Il est clair que si le plaisir est le
principe du choix, c’est l’esprit et l’esprit seul qui peut calculer dans quel
cas il est possible de choisir des douleurs en vue du plaisir ou au contraire
éviter certains plaisirs pour choisir de ne pas avoir ensuite une plus grande
douleur. Il faut que l’esprit compare, ce qui suppose que tous les plaisirs et
toutes les douleurs sont de même nature, autrement dit qu’un plaisir quel qu’il
soit est l’équivalent d’un autre plaisir et de même pour la douleur. On
comprend qu’en tant que plaisir nul plaisir n’est différent d’un autre. Là
encore, c’est dans les conséquences qu’il y a une différence. Et seul l’esprit
peut les connaître. Il faut qu’il évalue les avantages, c’est-à-dire tiennent
compte de la durée, voire s’appuie sur des connaissances relatives aux effets
des actions. Si donc le bon jugement n’est pas le bien suprême, c’est parce
qu’il est le moyen d’obtenir le plaisir.
Pour justifier ce calcul relatif aux
plaisirs et aux douleurs, Épicure avance que cela revient à traiter un bien
comme un mal et inversement. En effet, selon sa doctrine, un plaisir est le
bien et une douleur le mal. Or si on choisit une douleur on considère donc ce
qui est mal comme un bien et inversement si on refuse un plaisir on le
considère comme un mal. Or, cela paraît contradictoire. Mais Épicure précise
qu’il s’agit de faire « comme si ». La locution conjonctive de
subordination « comme si » signifie une certaine manière de traiter
quelque chose qui implique qu’on ne considère pas la chose comme on la traite.
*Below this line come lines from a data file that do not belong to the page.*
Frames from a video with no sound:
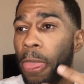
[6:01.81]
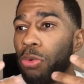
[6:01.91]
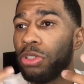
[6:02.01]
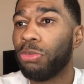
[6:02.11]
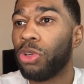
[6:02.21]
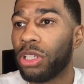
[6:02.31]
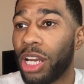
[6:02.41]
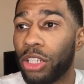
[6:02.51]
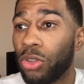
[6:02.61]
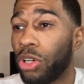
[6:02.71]
It was more
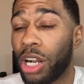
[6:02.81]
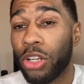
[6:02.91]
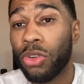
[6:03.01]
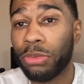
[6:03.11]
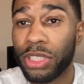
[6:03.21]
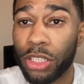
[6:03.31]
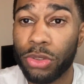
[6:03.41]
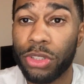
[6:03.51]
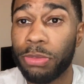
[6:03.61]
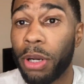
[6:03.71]
like, Lord, I know I'm trying to
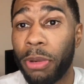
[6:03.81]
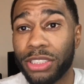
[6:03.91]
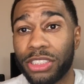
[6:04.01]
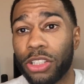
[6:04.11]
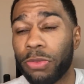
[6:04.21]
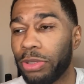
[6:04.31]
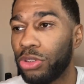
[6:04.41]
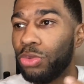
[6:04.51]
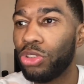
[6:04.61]
do this by myself, but you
Autrement dit, l’esprit traite le bien comme un mal tout en sachant que ce
n’est pas un mal et surtout que c’est pour le bien. Ainsi en va-t-il des
plaisirs qu’on refuse au nom des obligations juridiques ou morales. Il s’agit
alors de préférer les règles qui nous permettent de vivre avec les autres sans
conflits, condition du plaisir. Finalement, l’esprit se met au service du
plaisir qui reste bien le principe et la fin de la vie heureuse.
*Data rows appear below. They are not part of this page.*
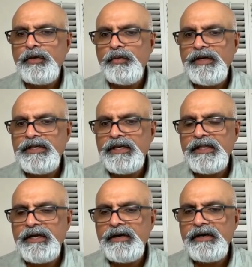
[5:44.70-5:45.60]
We
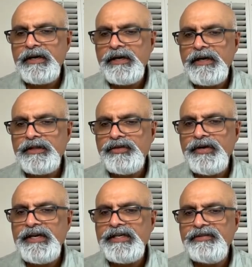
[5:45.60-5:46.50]
declare
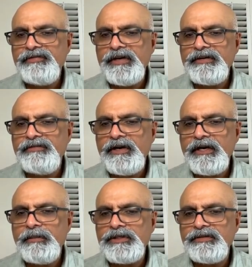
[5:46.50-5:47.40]
three different
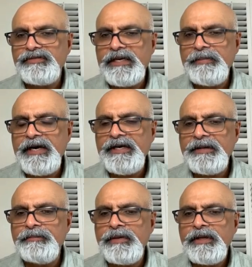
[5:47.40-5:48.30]
variables of type
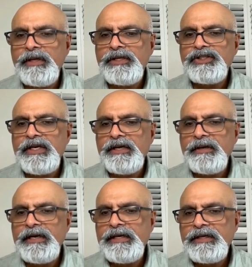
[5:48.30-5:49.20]
item. So
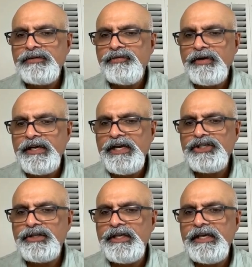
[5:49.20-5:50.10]
for each
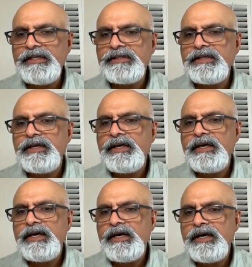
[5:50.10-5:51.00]
of these,
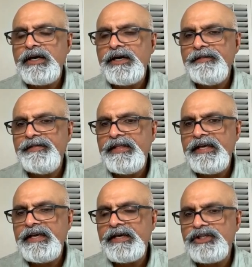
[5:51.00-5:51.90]

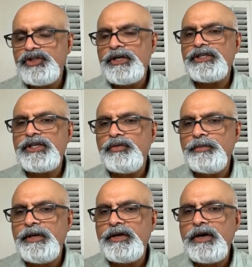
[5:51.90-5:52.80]
the constructor would
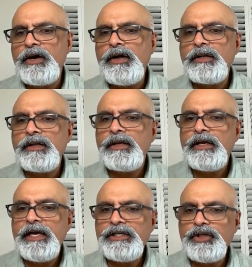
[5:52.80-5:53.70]
be called
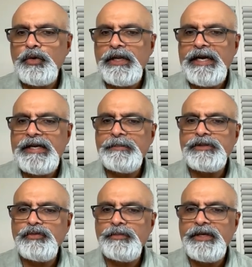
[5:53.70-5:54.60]
and total
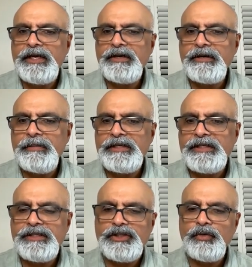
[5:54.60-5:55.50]
items would be
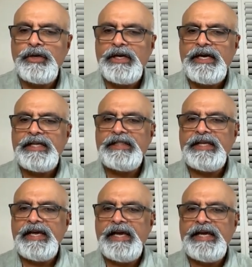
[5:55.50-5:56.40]
incremented. So in
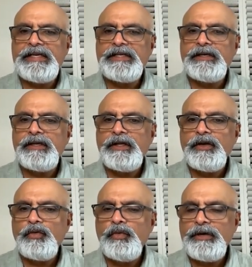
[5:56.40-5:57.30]
the end,
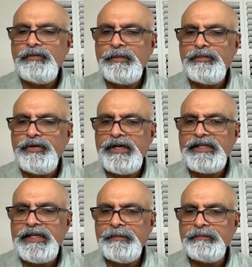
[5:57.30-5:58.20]
when we
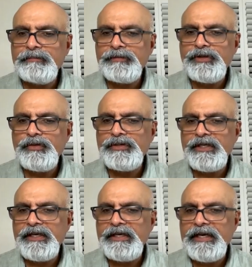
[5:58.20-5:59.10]
print them
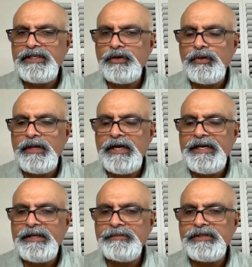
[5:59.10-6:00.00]
using get total
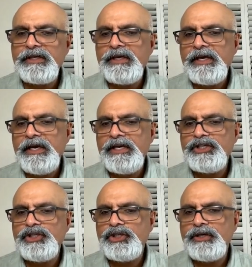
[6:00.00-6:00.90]
items, it
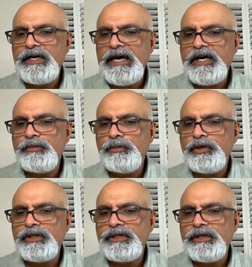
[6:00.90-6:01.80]
should
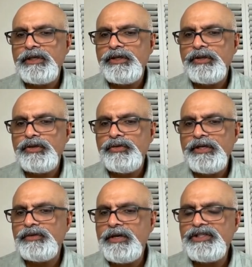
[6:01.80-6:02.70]
output 3. So we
En un mot, le problème était de savoir
s’il est possible de faire du plaisir le fond du bonheur auquel tous les hommes
aspirent étant entendu que certains plaisirs sont manifestement mauvais. On a
donc vu comment Épicure, dans cet extrait de sa Lettre à Ménécée, après avoir posé que le plaisir est le fondement
de la vie morale, rend compte du traitement différencié des plaisirs et des
douleurs afin de vivre avec le plus de plaisir possible.
Il resterait toutefois à se demander si
le plaisir est simplement un état ou bien s’il se situe plutôt dans l’action.